I recently read an article entitled "Hospice Improves Care For Dementia Patients and Their Families" at www.eurekalert.org stating that hospice services substantially improved the provision of care and support for nursing home patients dying of dementia and their families.
Here are a few exerpts from the article that I found to be particularly interesting and helpful.
The research came as hospice funding was receiving particular scrutiny in the debate over Medicare spending. 538 family members of nursing home patients who died of dementia participated in the survey and were asked to reflect on the care and support they experienced and observed at their loved one's end of life. Of that group, 260 received hospice care and 278 did not.
Among the report's key findings:
Family members of hospice recipients were 51 percent less likely to report unmet needs and concerns with quality of care.

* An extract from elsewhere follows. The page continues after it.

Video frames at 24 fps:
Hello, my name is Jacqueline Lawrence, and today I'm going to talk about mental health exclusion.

They were 49 percent less likely to report an unmet need for management of pain. They were 50 percent less likely to have wanted more emotional support before their loved one's death. They rated the peacefulness of dying and the quality of dying more positively than families whose loved ones did not receive hospice care.
The survey also found that people who felt their loved one received hospice care "too late" had stronger concerns about care and support in almost every one of the survey's many measures. They felt worse off than people who had no hospice care at all.

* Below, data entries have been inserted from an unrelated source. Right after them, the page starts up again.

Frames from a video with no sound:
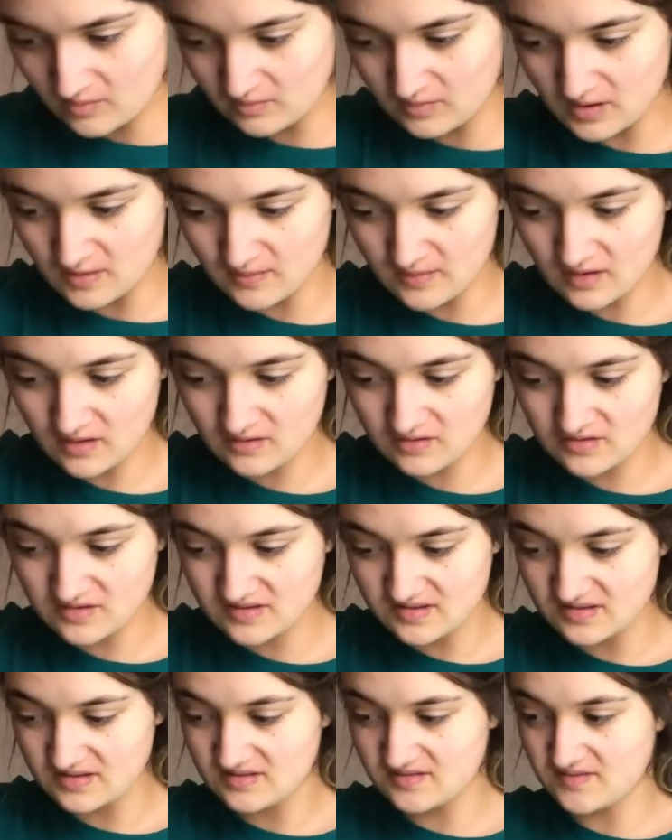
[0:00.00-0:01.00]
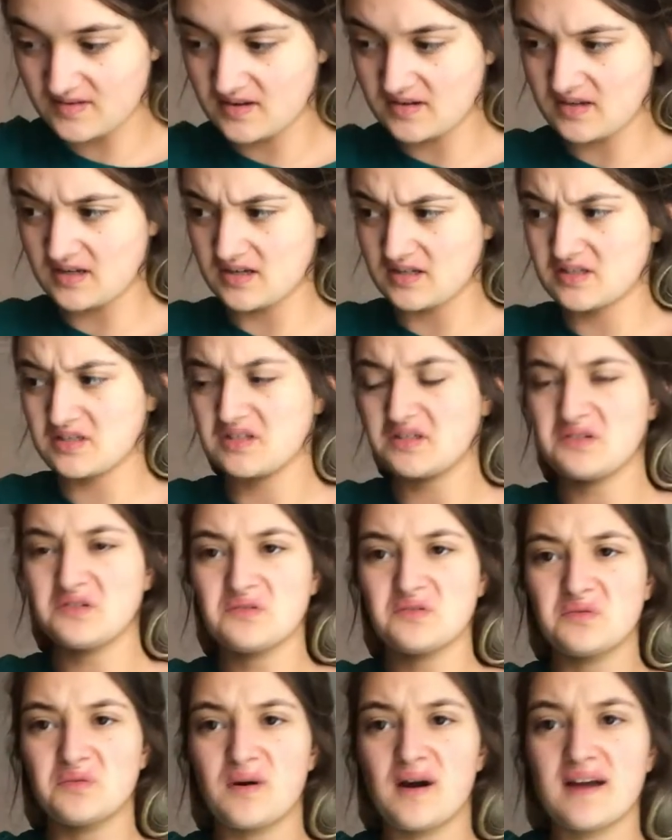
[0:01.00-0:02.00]
Maybe I'll use this foundation.
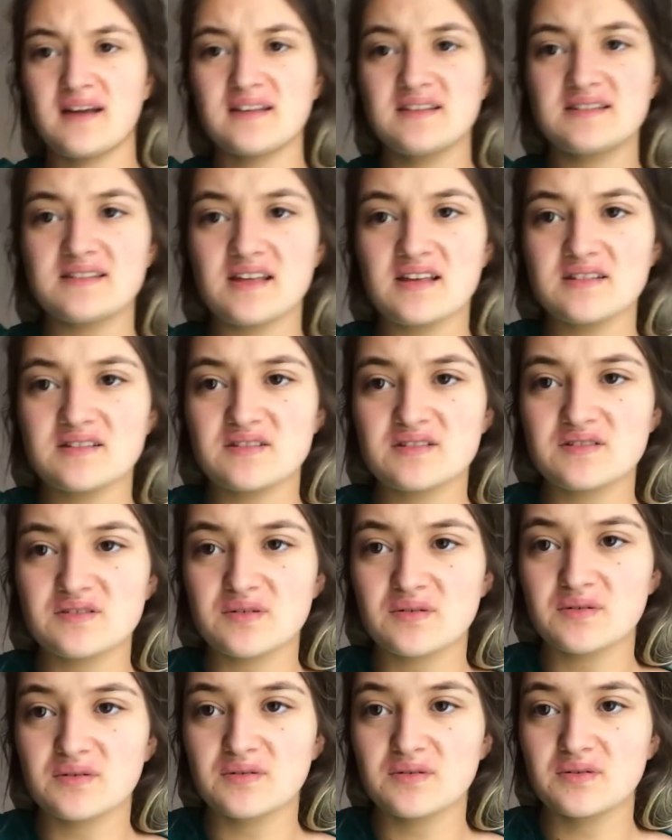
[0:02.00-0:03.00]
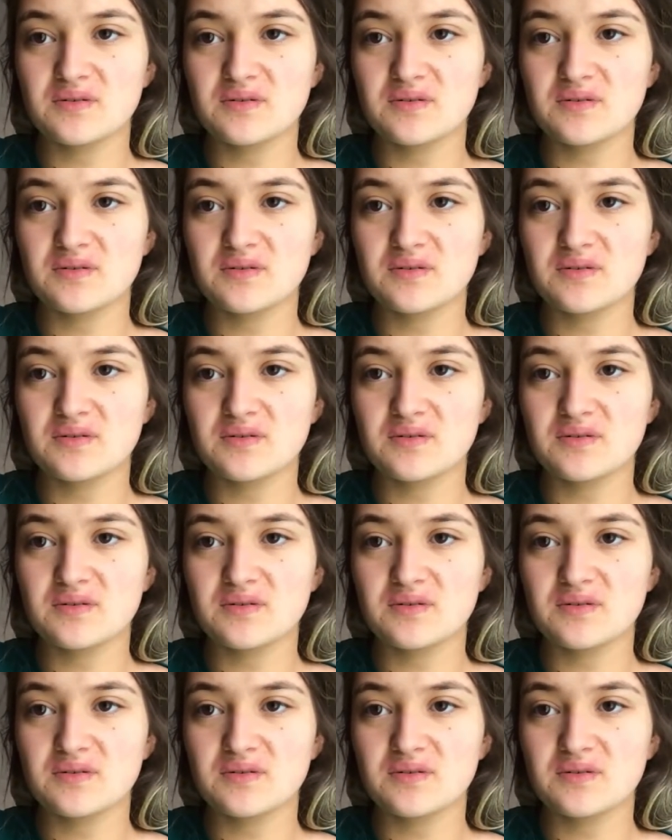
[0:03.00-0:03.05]
Ooh, why is that so...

Dementia is a particularly important area to study, because the untreatable condition has only recently gained recognition as being terminal illness. The unpredictability of its progress, however, has led to a large number of dementia patients staying in hospice for longer than people with other conditions. That has made dementia a focus for scrutiny in discussions of cost.
But the study provides new evidence that hospice provides a meaningful benefit to nursing home patients with dementia and their families.